This is a gentle, yet rigorous examination of the story of three different historic buildings, which have all survived into the 21st century in different ways-two of them rather against the odds. Each chapter is an engaging meditation on English history seen through the individual stories of these hardly connected places.
The connection comes only with the author herself. She was at the boarding school that was run at The Manor House at Limpsfield, Surrey, whose age and story had always intrigued her (she recalls her first reaction: ‘Looks like a hospital… Or a prison’). She stumbled on the remnant of Stapleton Hall, 16th century in origin, when exploring 1950s Hornsey (‘cracked stucco, blackened yellow brick, broken or missing front walls’).
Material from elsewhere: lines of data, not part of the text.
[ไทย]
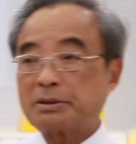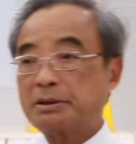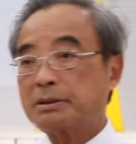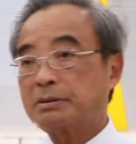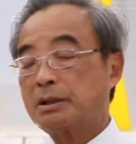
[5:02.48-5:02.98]

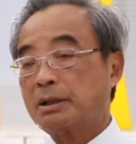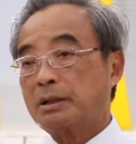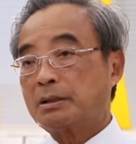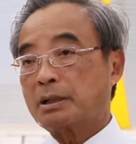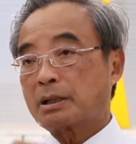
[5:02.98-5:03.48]
material
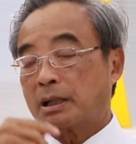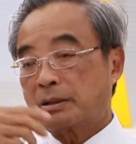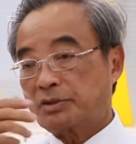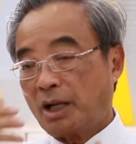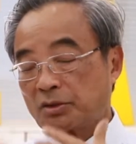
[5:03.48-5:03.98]
ในการ
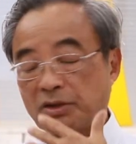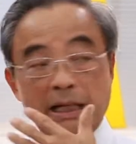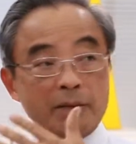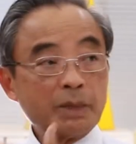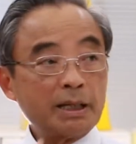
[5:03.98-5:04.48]
สร้างส
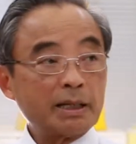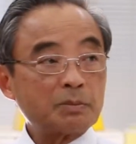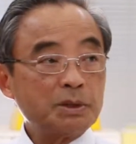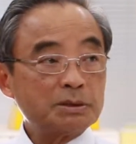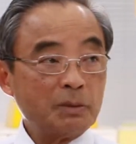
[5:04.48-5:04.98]
นามแม่เหล็ก
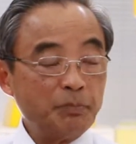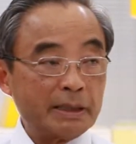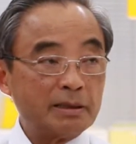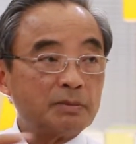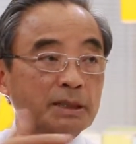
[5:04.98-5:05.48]
เพื่อจะบิ
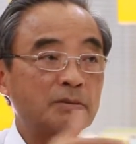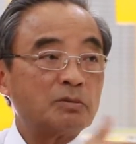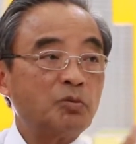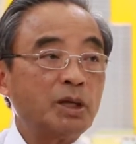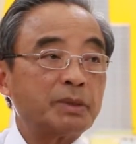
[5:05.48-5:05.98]
ดให้มัน
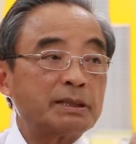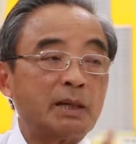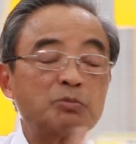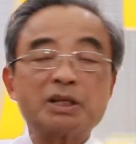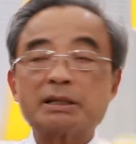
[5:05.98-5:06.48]
วิ่งไปตา
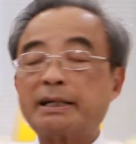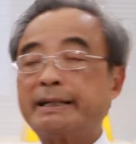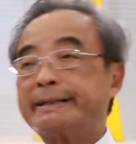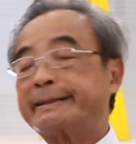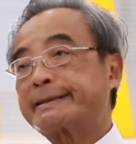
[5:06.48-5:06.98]
มเส้นทา
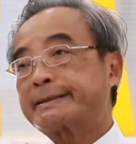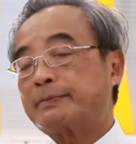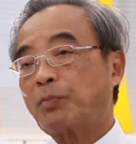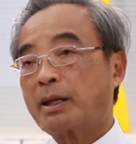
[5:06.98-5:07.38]
งนะครับ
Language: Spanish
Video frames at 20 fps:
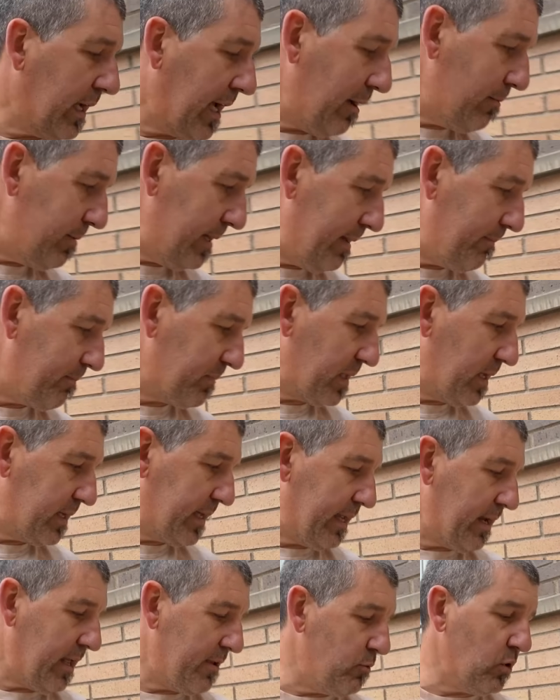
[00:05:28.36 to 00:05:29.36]
cable
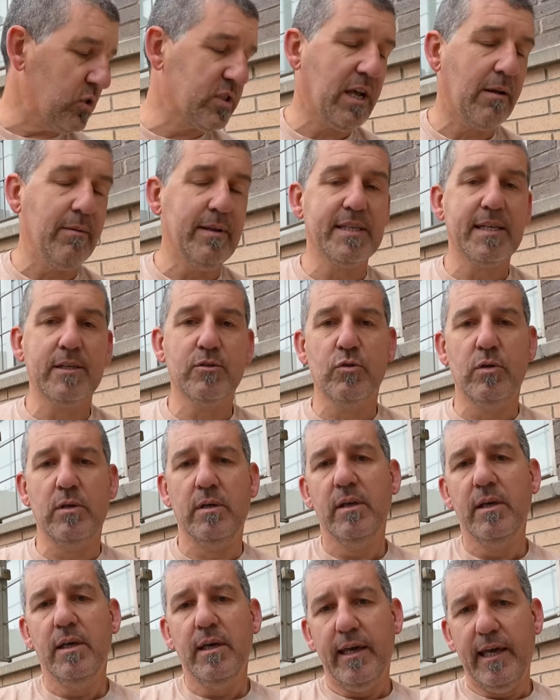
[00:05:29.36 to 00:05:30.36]
que ahora hay unos cables que
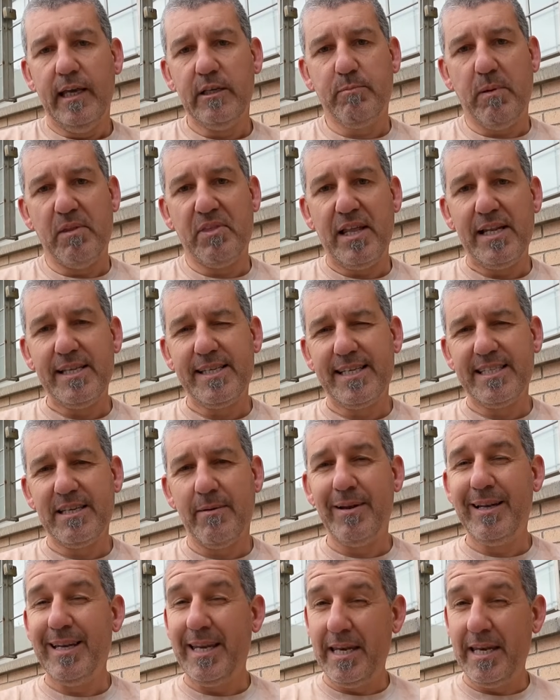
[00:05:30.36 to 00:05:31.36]
son especiales que se llaman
And, finally, it was her cousins, the Milners, who owned the Old Vicarage at Taynton, Burford, Oxfordshire, for 39 years (‘Both my cousin and his wife were the children of vicars. It came naturally to them to inhabit a spacious if draughty and old-fashioned house’).
These are the places Gillian Tindall has chosen to explore for her book, and the many lives of the title are the numerous owners and long- and short-term occupiers whose tales she picks out and brings into the light for a moment. She does it with such deft skill that I think of a person lighting matches in the dark, creating unexpected bursts of flame and illuminating a whole room.
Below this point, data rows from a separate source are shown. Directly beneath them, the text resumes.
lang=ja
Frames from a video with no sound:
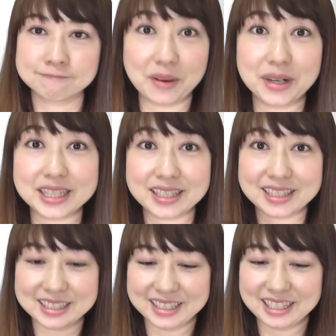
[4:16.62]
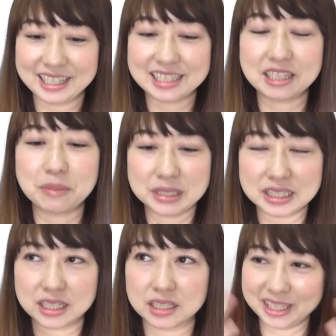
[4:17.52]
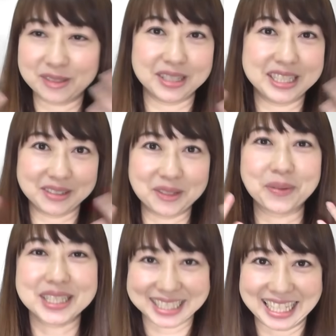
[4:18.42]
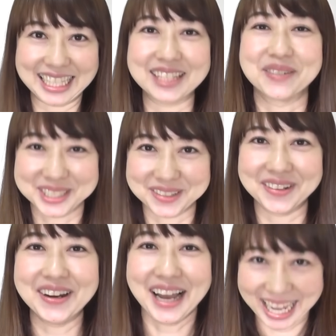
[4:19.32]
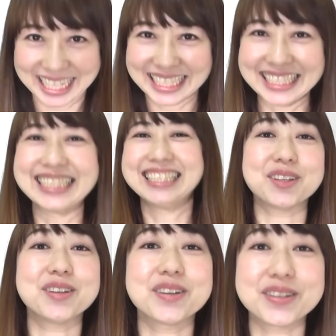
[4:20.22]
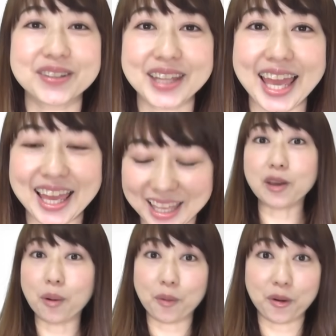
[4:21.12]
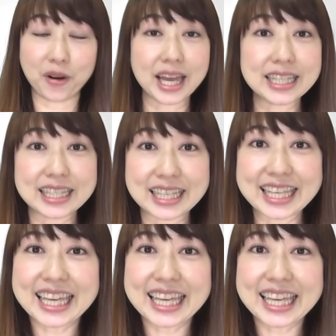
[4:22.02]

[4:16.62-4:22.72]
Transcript: 買われた方がいらっしゃいましたら一緒にシワ伸ばしていきましょう。はい。ということで今日もご覧いただ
To anyone interested in old buildings, the process of discovering the history of any one place is challenging, enjoyable and frustrating all at once. You can find out so much and some things must be guessed at. But it takes a certain curiosity and grit to go as deep as Miss Tindall does into the strange juxtapositions of the inter-connected human lives that belong to such places.
As these begin to unfold, the narratives of her houses become as gripping as any novel. At her old school in Limpsfield, for instance, rather disappointing teachers are contrasted with an old girl (of whom she had never heard when a pupil) Diana Rowden, an unbelievably courageous SOE operative during the Second World War who was captured and executed.
Most altered and changed in use is London’s Stapleton Hall. It remained a working farm for most of the 19th century before the advance of the railway helped transform the once-rural parish into densely urban terraced streets. When Stapleton Hall ceased to be a home, it was the local Con-servative Club and, later still, a lorry drivers’ drinking club.
Today, both The Manor House at Limpsfield and Stapleton Hall have been divided into flats; only the Old Vicarage remains a single dwelling. Thanks to Miss Tindall, the stories of all three are now better understood than at any other point in their history, and all have their place in a perfectly crafted book.